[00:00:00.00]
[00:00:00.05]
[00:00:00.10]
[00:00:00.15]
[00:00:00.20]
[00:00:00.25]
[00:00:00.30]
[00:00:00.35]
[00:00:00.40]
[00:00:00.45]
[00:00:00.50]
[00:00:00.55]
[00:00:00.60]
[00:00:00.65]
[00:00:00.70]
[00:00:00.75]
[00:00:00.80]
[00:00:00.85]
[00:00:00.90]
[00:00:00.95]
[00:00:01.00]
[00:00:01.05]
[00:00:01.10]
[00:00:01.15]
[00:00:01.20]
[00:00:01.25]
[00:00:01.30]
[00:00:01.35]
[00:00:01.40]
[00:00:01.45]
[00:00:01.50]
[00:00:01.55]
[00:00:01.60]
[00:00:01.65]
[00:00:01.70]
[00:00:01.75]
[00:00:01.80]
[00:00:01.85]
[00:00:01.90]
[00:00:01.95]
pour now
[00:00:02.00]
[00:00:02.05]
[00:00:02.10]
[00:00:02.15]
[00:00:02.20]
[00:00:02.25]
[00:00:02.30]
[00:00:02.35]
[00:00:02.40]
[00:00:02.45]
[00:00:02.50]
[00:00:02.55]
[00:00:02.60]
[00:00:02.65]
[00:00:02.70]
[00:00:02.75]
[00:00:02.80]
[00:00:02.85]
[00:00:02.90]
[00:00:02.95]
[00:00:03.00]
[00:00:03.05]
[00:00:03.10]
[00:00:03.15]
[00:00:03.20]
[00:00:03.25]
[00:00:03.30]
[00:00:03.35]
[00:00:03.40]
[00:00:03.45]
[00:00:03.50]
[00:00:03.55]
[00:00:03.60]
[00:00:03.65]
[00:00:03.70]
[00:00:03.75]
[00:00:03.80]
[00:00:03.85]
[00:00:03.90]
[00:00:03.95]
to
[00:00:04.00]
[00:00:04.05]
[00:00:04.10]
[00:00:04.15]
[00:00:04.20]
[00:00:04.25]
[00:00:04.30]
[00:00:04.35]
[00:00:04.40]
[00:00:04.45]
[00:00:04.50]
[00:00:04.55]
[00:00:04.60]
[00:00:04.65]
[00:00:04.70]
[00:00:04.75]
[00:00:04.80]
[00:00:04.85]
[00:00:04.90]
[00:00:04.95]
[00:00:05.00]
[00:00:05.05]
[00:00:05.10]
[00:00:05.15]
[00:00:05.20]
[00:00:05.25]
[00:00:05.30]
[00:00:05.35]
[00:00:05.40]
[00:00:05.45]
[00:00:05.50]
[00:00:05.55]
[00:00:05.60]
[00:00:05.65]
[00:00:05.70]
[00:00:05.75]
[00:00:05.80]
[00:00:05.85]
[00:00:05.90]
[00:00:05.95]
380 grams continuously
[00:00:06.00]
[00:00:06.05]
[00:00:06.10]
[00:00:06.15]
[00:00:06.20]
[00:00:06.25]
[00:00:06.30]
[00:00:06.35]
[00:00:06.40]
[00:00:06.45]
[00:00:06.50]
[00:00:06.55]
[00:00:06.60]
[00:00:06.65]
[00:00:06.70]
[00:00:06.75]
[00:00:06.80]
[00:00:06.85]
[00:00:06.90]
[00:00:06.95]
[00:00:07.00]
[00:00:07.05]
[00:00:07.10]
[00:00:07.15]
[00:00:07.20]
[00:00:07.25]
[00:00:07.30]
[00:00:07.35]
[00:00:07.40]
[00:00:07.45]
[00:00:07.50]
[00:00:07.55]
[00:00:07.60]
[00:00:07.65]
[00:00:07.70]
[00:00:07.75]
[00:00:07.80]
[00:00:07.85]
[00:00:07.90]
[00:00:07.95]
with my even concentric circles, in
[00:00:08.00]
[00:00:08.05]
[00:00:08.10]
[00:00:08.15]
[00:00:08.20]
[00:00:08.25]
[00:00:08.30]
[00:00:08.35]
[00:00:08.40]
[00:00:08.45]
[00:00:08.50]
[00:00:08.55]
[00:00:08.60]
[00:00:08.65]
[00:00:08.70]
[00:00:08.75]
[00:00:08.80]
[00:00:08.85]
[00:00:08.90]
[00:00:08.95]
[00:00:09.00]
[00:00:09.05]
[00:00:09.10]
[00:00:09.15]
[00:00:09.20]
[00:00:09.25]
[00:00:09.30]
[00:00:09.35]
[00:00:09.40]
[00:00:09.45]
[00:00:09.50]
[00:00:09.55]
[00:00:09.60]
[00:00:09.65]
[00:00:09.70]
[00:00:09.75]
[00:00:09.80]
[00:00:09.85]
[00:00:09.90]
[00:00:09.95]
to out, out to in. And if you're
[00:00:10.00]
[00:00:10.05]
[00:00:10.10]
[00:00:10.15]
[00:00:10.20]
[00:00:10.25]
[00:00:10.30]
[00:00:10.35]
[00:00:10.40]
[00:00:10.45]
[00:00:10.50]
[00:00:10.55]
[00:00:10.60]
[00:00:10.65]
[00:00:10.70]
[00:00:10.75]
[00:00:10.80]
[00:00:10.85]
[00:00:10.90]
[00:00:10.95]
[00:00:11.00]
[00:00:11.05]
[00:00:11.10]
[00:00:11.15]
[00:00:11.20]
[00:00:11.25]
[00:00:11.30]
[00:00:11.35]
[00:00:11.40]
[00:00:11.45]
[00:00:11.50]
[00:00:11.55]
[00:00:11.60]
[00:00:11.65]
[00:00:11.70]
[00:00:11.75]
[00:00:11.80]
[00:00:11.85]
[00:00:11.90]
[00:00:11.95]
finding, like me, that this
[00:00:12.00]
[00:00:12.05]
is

------------------------------

**PROMPT**
Please copy, exactly as written, every line in the listing above from the line with "[00:00:09.85]" up to and including the line with "[00:00:10.60]".

**WRITTEN REPLY**
[00:00:09.85]
[00:00:09.90]
[00:00:09.95]
to out, out to in. And if you're
[00:00:10.00]
[00:00:10.05]
[00:00:10.10]
[00:00:10.15]
[00:00:10.20]
[00:00:10.25]
[00:00:10.30]
[00:00:10.35]
[00:00:10.40]
[00:00:10.45]
[00:00:10.50]
[00:00:10.55]
[00:00:10.60]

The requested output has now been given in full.